*** Kıbrıs’ın ünlü müzik ustası Vahan Bedelyan’ın hayatını kemanı kurtarmıştı…
Halep’teyken, hem kendisinin hem de ailesinin Der Zor çöllerine sürülmesine engel olan şey, kemanı olmuştu: Sanki sihirli bir kemandı bu… Kendisiyle aynı adı taşıyan, Bedelyan’ın torunu Vahan Ayneciyan bana bu olayı şöyle anlatıyor:
“Kilikya’daki Ermeni nüfusun o günlerde Osmanlı İmparatorluğu’nun bir parçası olan Suriye’ye gönderilmesi esnasında Halep’e gitmişlerdi. Dedem bir müzik ve keman öğretmeni olduğu için, ondan önce Halep’e gitmiş olan arkadaşlarından biri olan Bay Akoyan, ona Halep Müzik Okulu’nda bir müzik ve keman öğretmeni olarak bir iş ayarlamıştı.

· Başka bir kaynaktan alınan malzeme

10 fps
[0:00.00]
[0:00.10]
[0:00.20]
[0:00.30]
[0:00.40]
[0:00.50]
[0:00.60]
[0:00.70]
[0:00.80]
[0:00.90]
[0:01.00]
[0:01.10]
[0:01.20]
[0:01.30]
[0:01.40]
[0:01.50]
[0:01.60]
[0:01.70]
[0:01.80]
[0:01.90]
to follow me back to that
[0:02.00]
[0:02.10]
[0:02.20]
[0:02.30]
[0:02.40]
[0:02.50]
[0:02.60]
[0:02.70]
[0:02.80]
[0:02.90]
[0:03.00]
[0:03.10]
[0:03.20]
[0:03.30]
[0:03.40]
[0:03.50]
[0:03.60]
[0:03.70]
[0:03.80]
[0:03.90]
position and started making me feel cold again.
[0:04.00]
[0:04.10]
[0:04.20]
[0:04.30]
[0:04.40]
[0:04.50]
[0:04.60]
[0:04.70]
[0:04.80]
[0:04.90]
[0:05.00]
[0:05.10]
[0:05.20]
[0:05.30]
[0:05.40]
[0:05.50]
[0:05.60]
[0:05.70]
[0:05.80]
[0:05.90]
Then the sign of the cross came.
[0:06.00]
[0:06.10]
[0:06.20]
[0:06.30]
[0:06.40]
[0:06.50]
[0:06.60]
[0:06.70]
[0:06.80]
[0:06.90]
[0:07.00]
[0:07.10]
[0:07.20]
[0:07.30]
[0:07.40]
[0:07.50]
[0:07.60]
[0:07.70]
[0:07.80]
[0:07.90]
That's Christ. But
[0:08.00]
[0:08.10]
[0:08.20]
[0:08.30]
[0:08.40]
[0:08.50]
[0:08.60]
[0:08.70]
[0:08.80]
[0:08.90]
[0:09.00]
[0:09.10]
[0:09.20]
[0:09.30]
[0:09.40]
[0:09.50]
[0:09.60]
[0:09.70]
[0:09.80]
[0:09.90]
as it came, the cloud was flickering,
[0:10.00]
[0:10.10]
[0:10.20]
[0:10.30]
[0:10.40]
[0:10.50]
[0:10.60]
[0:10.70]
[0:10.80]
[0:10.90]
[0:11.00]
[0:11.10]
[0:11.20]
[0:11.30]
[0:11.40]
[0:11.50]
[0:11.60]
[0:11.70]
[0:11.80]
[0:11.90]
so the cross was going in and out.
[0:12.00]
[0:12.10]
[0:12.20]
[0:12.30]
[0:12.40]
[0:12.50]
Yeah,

Pek çok zorlukla karşılaştıktan sonra ve çok çaba gösterdikten sonra, böylesi bir işe sahip olduğu için Halep Polis Müdürü ona tüm ailesiyle birlikte Halep’te kalma izni çıkarmıştı. Ailesinde 11 kişi vardı, tümü de Halep’te kalma iznine kavuşmuştu, dedemin bulduğu bu müzik ve keman öğretmenliği nedeniyle.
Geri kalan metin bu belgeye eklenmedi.